[Stored data]
>>
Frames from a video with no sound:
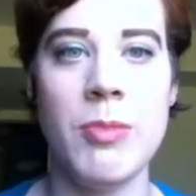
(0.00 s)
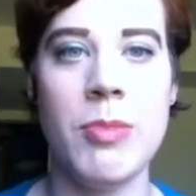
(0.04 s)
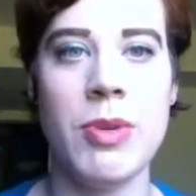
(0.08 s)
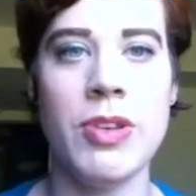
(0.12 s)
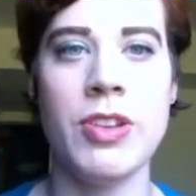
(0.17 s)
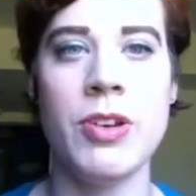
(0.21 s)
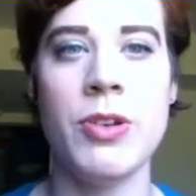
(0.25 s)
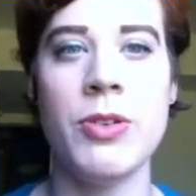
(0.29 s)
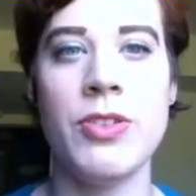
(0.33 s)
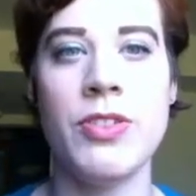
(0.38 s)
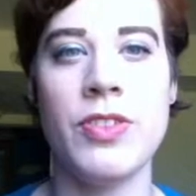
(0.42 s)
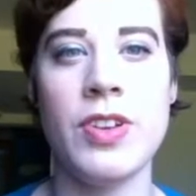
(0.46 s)

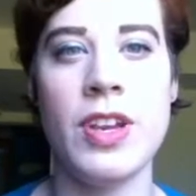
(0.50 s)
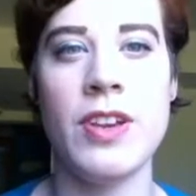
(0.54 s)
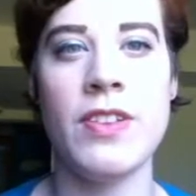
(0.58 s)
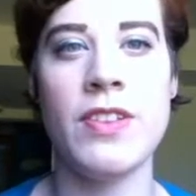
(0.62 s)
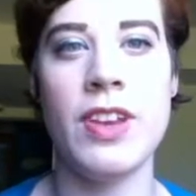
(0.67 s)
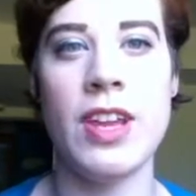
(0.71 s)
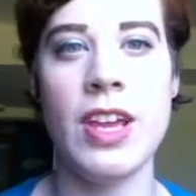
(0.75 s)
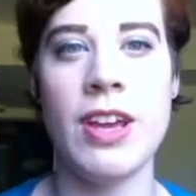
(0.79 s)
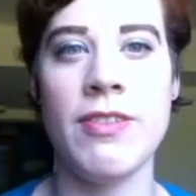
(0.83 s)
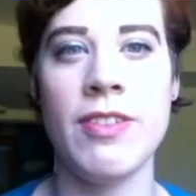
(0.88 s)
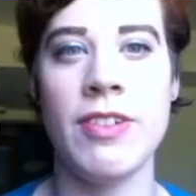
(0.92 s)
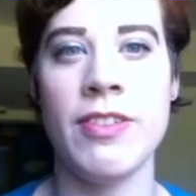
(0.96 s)
but those
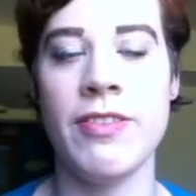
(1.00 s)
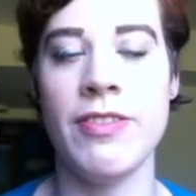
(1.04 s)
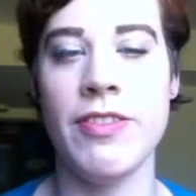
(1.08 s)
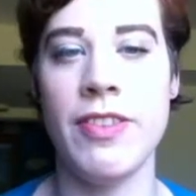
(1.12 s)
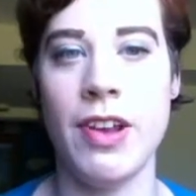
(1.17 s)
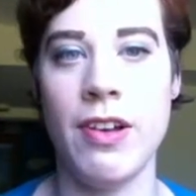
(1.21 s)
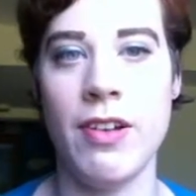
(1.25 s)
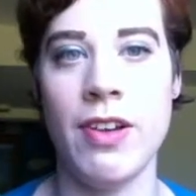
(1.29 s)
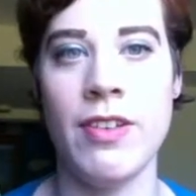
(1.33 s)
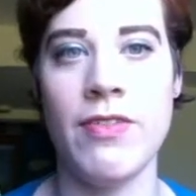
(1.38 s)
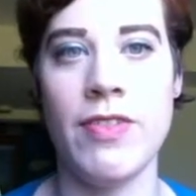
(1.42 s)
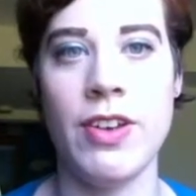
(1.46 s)
tend to have a
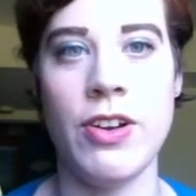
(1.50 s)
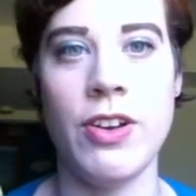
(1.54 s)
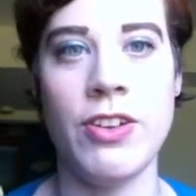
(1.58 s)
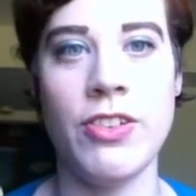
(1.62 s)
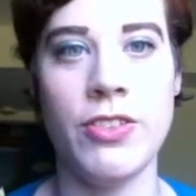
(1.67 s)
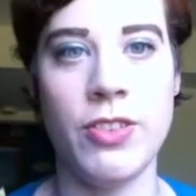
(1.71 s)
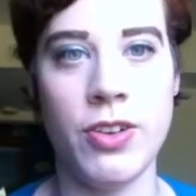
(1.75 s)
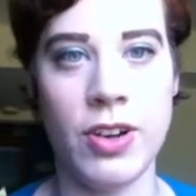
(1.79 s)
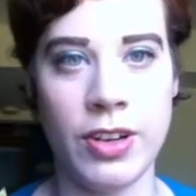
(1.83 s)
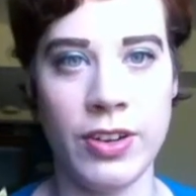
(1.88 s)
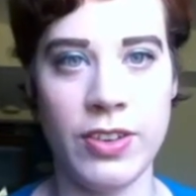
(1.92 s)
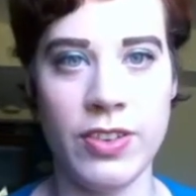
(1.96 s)
very, very
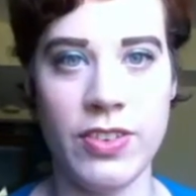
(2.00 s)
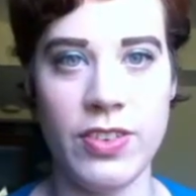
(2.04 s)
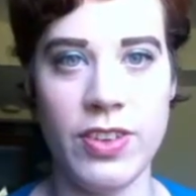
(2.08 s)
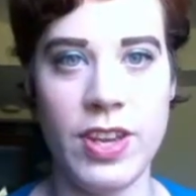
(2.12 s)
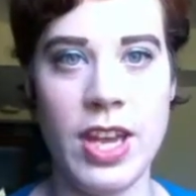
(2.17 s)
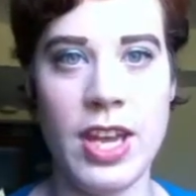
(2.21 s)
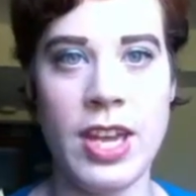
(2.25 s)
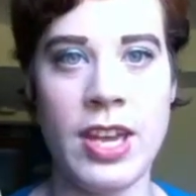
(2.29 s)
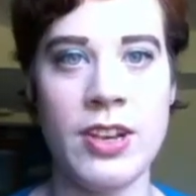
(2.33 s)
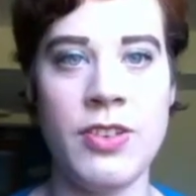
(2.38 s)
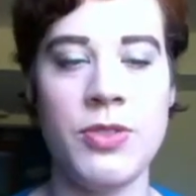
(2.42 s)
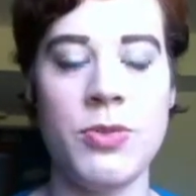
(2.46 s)
strong
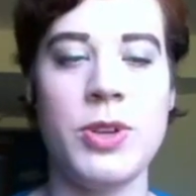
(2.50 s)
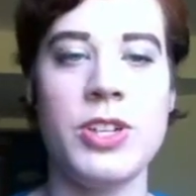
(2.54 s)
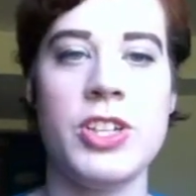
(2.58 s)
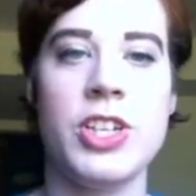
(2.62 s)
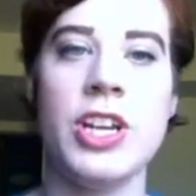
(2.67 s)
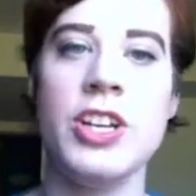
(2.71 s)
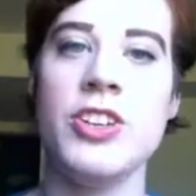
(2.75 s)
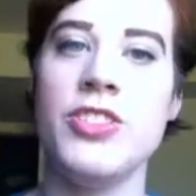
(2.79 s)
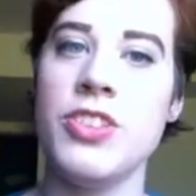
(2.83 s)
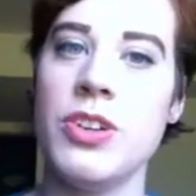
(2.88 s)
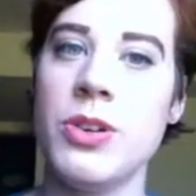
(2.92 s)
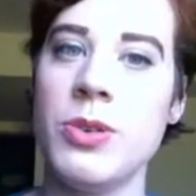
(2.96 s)
scent,
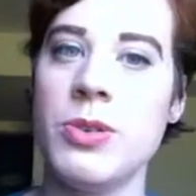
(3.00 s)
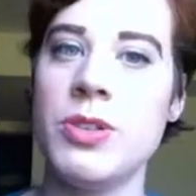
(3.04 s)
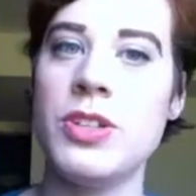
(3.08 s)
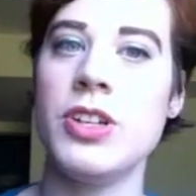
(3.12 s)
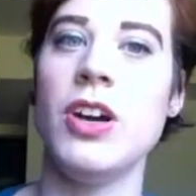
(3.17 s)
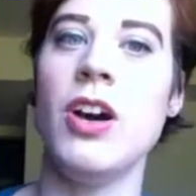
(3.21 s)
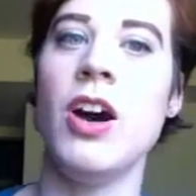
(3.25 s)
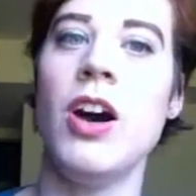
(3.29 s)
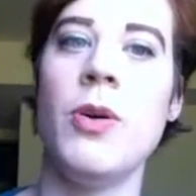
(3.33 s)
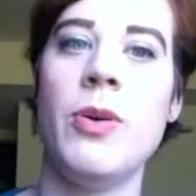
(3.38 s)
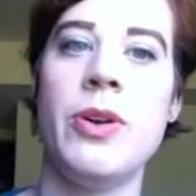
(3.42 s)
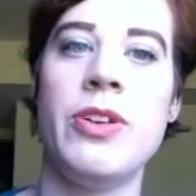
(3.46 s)
which I don't
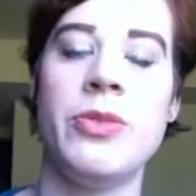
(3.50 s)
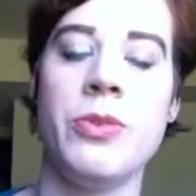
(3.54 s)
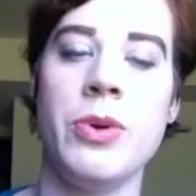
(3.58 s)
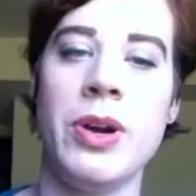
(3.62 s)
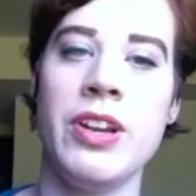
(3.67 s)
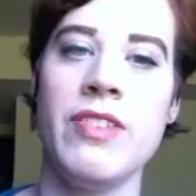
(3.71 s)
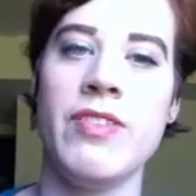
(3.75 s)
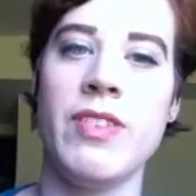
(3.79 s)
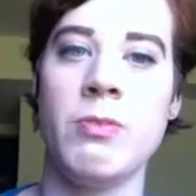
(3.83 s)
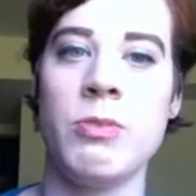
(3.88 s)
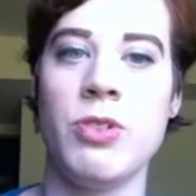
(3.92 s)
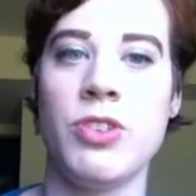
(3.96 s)
always
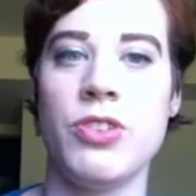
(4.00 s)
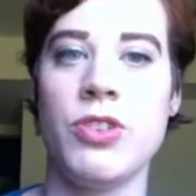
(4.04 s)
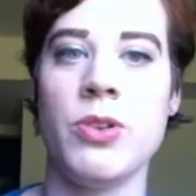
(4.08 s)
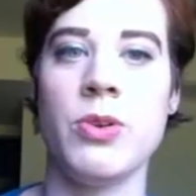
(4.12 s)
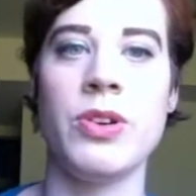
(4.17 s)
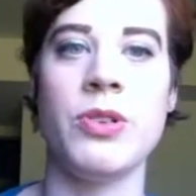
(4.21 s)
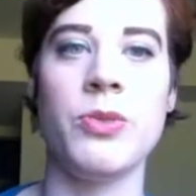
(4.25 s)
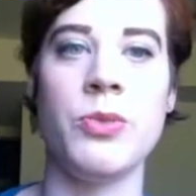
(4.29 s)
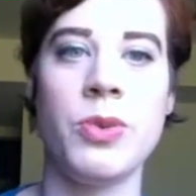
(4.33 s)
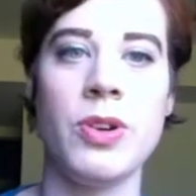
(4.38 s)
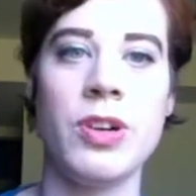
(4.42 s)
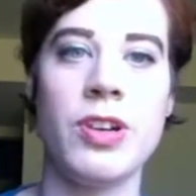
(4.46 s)
want if I'm just
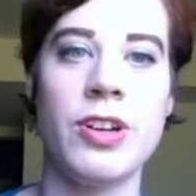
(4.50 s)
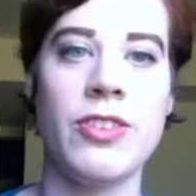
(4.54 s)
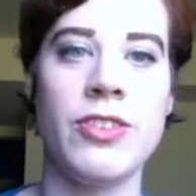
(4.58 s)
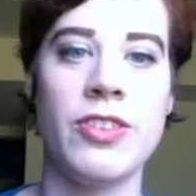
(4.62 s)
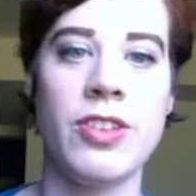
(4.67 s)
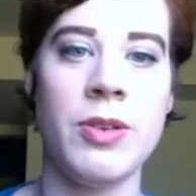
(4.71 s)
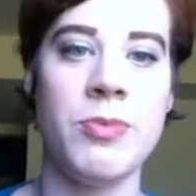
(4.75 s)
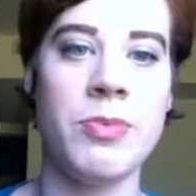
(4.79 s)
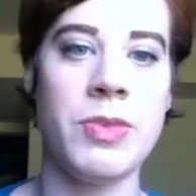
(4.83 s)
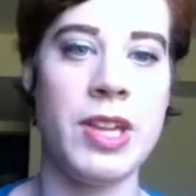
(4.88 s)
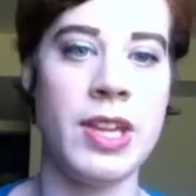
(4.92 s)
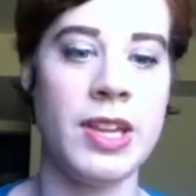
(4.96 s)
going to work or
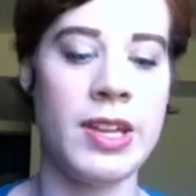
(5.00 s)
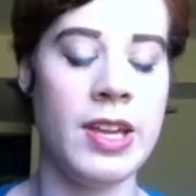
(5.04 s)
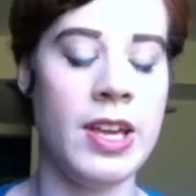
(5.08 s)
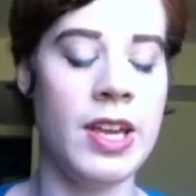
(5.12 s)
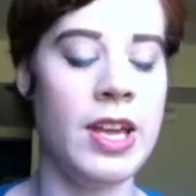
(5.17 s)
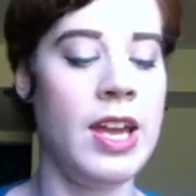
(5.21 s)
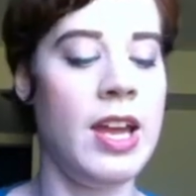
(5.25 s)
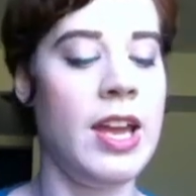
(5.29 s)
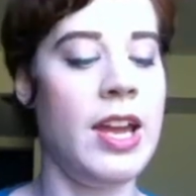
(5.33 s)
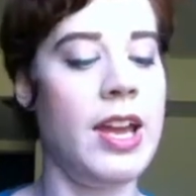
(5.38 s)
something.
<<
_Goal of the exercise:_ Your copy should match the entries above exactly and contain no pictures.

_Solution to this exercise:_
Frames from a video with no sound:
(0.00 s)
(0.04 s)
(0.08 s)
(0.12 s)
(0.17 s)
(0.21 s)
(0.25 s)
(0.29 s)
(0.33 s)
(0.38 s)
(0.42 s)
(0.46 s)

(0.50 s)
(0.54 s)
(0.58 s)
(0.62 s)
(0.67 s)
(0.71 s)
(0.75 s)
(0.79 s)
(0.83 s)
(0.88 s)
(0.92 s)
(0.96 s)
but those
(1.00 s)
(1.04 s)
(1.08 s)
(1.12 s)
(1.17 s)
(1.21 s)
(1.25 s)
(1.29 s)
(1.33 s)
(1.38 s)
(1.42 s)
(1.46 s)
tend to have a
(1.50 s)
(1.54 s)
(1.58 s)
(1.62 s)
(1.67 s)
(1.71 s)
(1.75 s)
(1.79 s)
(1.83 s)
(1.88 s)
(1.92 s)
(1.96 s)
very, very
(2.00 s)
(2.04 s)
(2.08 s)
(2.12 s)
(2.17 s)
(2.21 s)
(2.25 s)
(2.29 s)
(2.33 s)
(2.38 s)
(2.42 s)
(2.46 s)
strong
(2.50 s)
(2.54 s)
(2.58 s)
(2.62 s)
(2.67 s)
(2.71 s)
(2.75 s)
(2.79 s)
(2.83 s)
(2.88 s)
(2.92 s)
(2.96 s)
scent,
(3.00 s)
(3.04 s)
(3.08 s)
(3.12 s)
(3.17 s)
(3.21 s)
(3.25 s)
(3.29 s)
(3.33 s)
(3.38 s)
(3.42 s)
(3.46 s)
which I don't
(3.50 s)
(3.54 s)
(3.58 s)
(3.62 s)
(3.67 s)
(3.71 s)
(3.75 s)
(3.79 s)
(3.83 s)
(3.88 s)
(3.92 s)
(3.96 s)
always
(4.00 s)
(4.04 s)
(4.08 s)
(4.12 s)
(4.17 s)
(4.21 s)
(4.25 s)
(4.29 s)
(4.33 s)
(4.38 s)
(4.42 s)
(4.46 s)
want if I'm just
(4.50 s)
(4.54 s)
(4.58 s)
(4.62 s)
(4.67 s)
(4.71 s)
(4.75 s)
(4.79 s)
(4.83 s)
(4.88 s)
(4.92 s)
(4.96 s)
going to work or
(5.00 s)
(5.04 s)
(5.08 s)
(5.12 s)
(5.17 s)
(5.21 s)
(5.25 s)
(5.29 s)
(5.33 s)
(5.38 s)
something.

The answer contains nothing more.